Yesterday, we looked at what the law said about #homeed in the UK. But as I said, for as long as I have been home educating @PanKwake, there has been efforts in Westminster and the Senedd to increase the powers of government to regulate and monitor home education.
Perhaps you don’t see a problem with that? Maybe you ask… but doesn’t government have an obligation to check on the safety of all children? Isn’t it their responsibility to ensure that all children receive an ‘adequate’ education?
First of all, current laws and systems are more than sufficient to do those tasks.
All of those high-profile abuse and neglect cases that make the news at ‘home education’ in the UK and the US are families and children that were already known to the authorities. No child is an island. Not in this highly technological world. Think about council tax records list everyone in the household. GP surgeries. Heck, even the census. Let alone Facebook, Twitter, and other social media. Neighbors.
I may ‘brag’ that we fly under their radar. But we don’t they know who and where we are. (I think there is just a big red X on our file…don’t mess with this one. Or I hope so.) And while technically, data protection laws are supposed to keep one office from sharing your personal information with another, it does not work. What’s more, they get away with…because they are government.
As for the issue of ‘adequate’ education?
Come on? How many children and young people in their schools aren’t receiving that? How many of them will leave school and be unable to get a job? And yes, some will leave school without being able to read. The difference between those young people and @PanKwake… She still learns without reading. And just as importantly or more so, her self-esteem is intact. Most dyslexic children loss all interest in schools or learning before secondary. And many will struggle with lifelong mental health issues from the trauma of schools.
And if you use the standards in the United Nations Convention on the Rights of the Child:
Article 29 (goals of education)
UN-CRC
Education must develop every child’s personality, talents and abilities to the full. It must encourage the child’s respect for human rights, as well as respect for their parents, their own and other cultures, and the environment
Then few schools (none?) and many home educators fail miserably to meet this ideal standard. (Heck, our @HomeCrazzyHome probably does too. Though we try.)
So, for me, the additional resources necessary to increase the regulation and monitoring of home educators would be much better spent providing an ‘adequate’ education for those in schools.

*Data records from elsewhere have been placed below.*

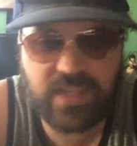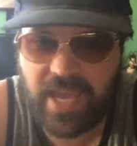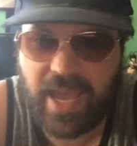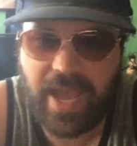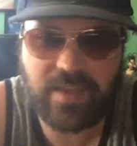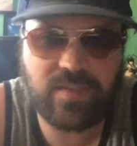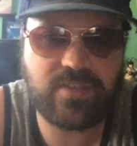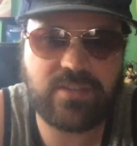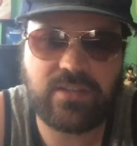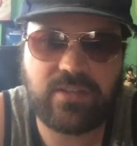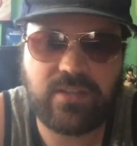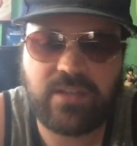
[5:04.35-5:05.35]

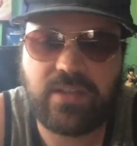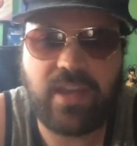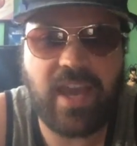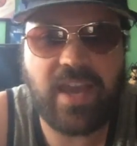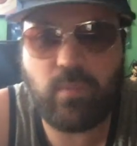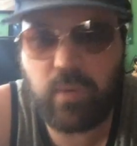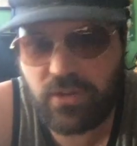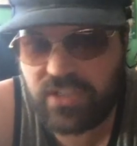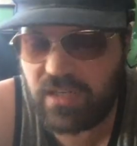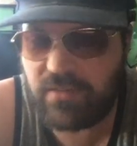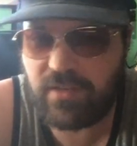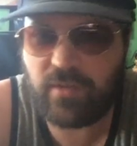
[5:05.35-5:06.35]
cast, and well
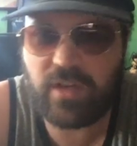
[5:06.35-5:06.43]
done.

But the real issue with additional regulations and monitoring is that its ultimate aim is to control how children are educating even those not in schools. They seek to define what education itself is specifically and how you go about it.

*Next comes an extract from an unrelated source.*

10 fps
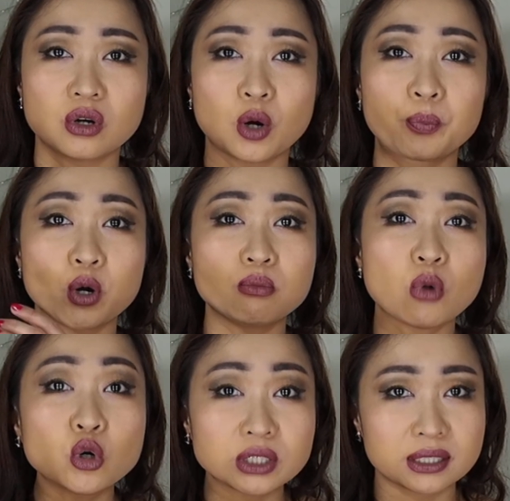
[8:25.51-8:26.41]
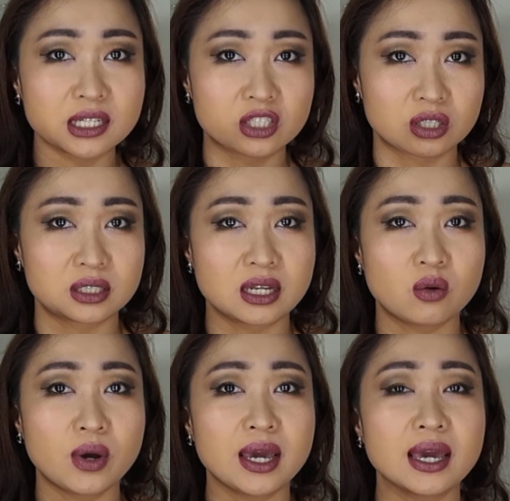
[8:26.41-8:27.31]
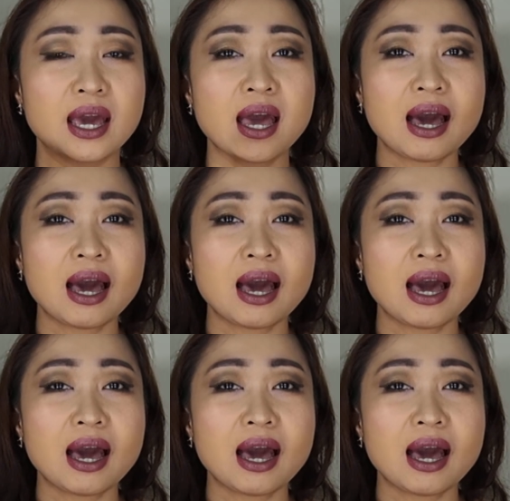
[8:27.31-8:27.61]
or promote it a certain way.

This is especially alarming in terms of self-directed learning and for the #neurodivergent.
SDL and unschooling will be the first target of these new regulations. In fact, the last one in the Senedd, specifically sought to mandate two hours of structured maths and English per day.
Imagine how that would feel for someone like @PanKwake? Being ‘forced’ to sit down and fill in worksheets or do work online to ‘prove’ we were fulfilling our obligations to give her an ‘adequate education.’ She would come to suffer the same self-esteem and mental health issues as most of the dyslexic children in their schools. And she would quickly lose her passion for learning. We would be unable to protect her either.

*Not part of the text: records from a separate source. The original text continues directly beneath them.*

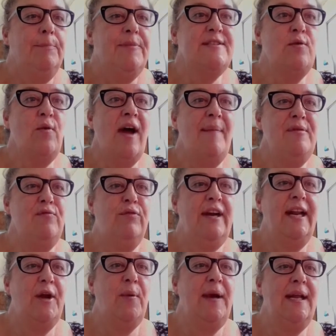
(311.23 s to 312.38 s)
This all happened
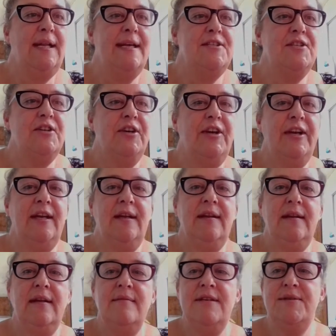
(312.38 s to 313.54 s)
really quickly too,
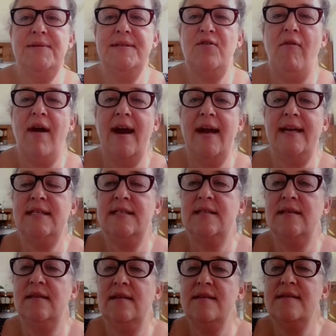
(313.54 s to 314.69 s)
which was
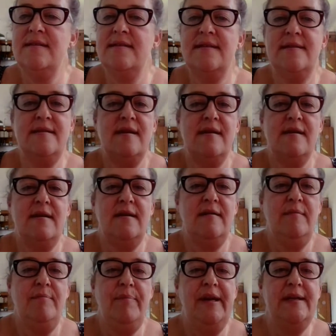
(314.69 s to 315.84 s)
great. So,
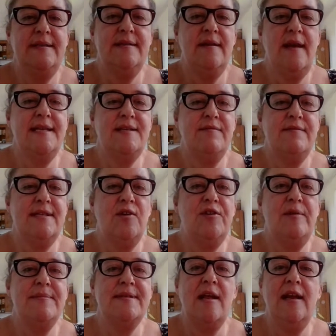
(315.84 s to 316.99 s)
but as a result,
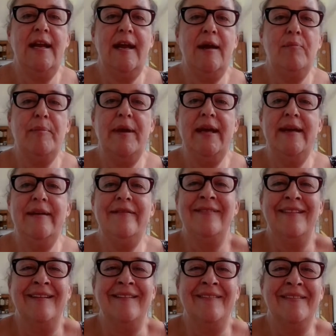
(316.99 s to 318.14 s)
I'm slightly unprepared.
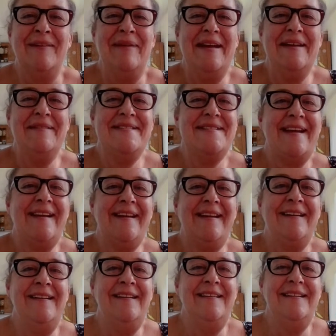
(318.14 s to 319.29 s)
Give me a
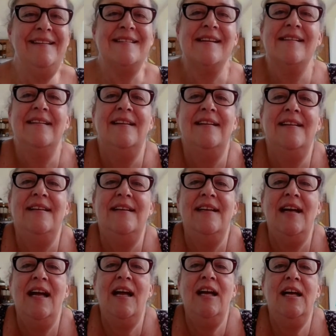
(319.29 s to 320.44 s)
second.
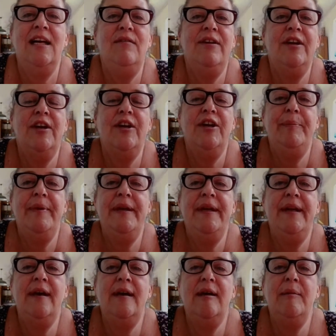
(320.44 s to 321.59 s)
I want to
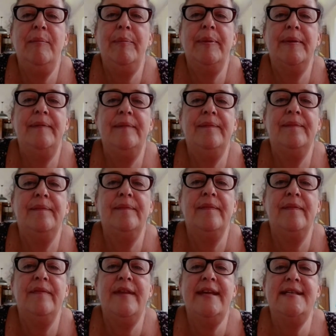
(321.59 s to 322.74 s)
open up
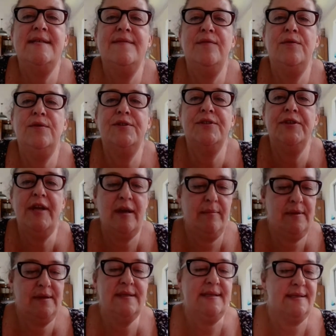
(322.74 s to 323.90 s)
these four
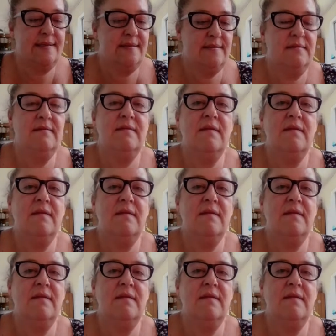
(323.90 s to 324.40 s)
documents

Yes, home educators do practice self-directed learning in some places with stricter regulations. But the amount of time, effort, and stretching the truth those families are forced to undertake is time better spent in enriching exploration activities.
The truth is found in Article 29 of UN-CRC, the goal of education should be to develop every child’s personality, talents, and abilities to the full. But that is something schools as we know them are not capable of doing.
Their one-size-fits-all definition of education does not work for many of the children in their schools. Why should they impose those failing standards or systems on home educators trying to do better for their children…and bearing the full burden of doing so in terms of time, money, and mental/emotional stress?
Trust me…if there was a school that could meet that standard and accommodate @PanKwake’s sensory, communication, and other #neurodivergent needs, she would go.
But personally, I don’t want to be told what I should be doing by someone who can’t do it themselves.
Am I wrong?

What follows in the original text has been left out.